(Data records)
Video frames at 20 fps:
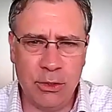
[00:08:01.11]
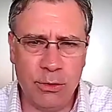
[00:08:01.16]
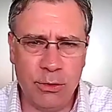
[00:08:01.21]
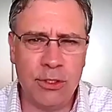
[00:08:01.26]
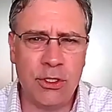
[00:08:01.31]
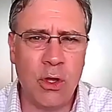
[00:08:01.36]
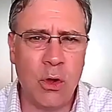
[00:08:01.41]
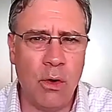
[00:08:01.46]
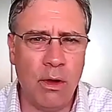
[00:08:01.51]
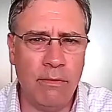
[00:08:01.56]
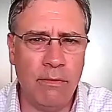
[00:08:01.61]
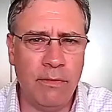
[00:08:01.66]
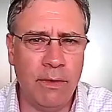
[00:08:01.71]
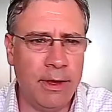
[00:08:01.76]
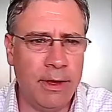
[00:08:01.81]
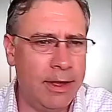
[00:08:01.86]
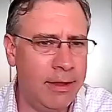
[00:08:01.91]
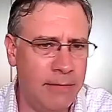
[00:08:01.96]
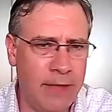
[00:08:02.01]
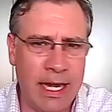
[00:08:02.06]
or so
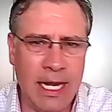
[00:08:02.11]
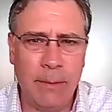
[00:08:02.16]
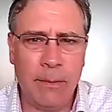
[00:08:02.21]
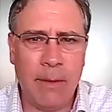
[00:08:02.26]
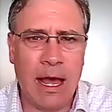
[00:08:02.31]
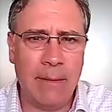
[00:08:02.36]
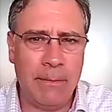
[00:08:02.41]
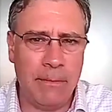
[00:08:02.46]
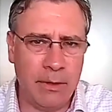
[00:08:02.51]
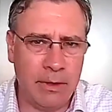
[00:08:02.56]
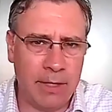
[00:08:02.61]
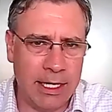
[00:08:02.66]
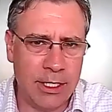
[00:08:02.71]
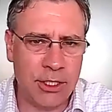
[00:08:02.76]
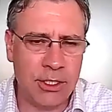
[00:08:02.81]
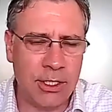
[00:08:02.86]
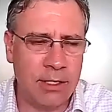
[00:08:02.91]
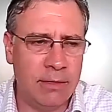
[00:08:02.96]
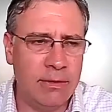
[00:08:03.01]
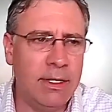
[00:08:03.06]
of any
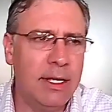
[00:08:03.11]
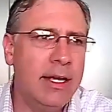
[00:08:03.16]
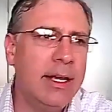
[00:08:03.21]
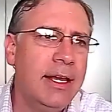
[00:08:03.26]
population.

* [WHAT THE EXERCISE ASKS]: Copy the entries exactly. No pictures.

* [OUTPUT FOR THIS EXERCISE]:
Video frames at 20 fps:
[00:08:01.11]
[00:08:01.16]
[00:08:01.21]
[00:08:01.26]
[00:08:01.31]
[00:08:01.36]
[00:08:01.41]
[00:08:01.46]
[00:08:01.51]
[00:08:01.56]
[00:08:01.61]
[00:08:01.66]
[00:08:01.71]
[00:08:01.76]
[00:08:01.81]
[00:08:01.86]
[00:08:01.91]
[00:08:01.96]
[00:08:02.01]
[00:08:02.06]
or so
[00:08:02.11]
[00:08:02.16]
[00:08:02.21]
[00:08:02.26]
[00:08:02.31]
[00:08:02.36]
[00:08:02.41]
[00:08:02.46]
[00:08:02.51]
[00:08:02.56]
[00:08:02.61]
[00:08:02.66]
[00:08:02.71]
[00:08:02.76]
[00:08:02.81]
[00:08:02.86]
[00:08:02.91]
[00:08:02.96]
[00:08:03.01]
[00:08:03.06]
of any
[00:08:03.11]
[00:08:03.16]
[00:08:03.21]
[00:08:03.26]
population.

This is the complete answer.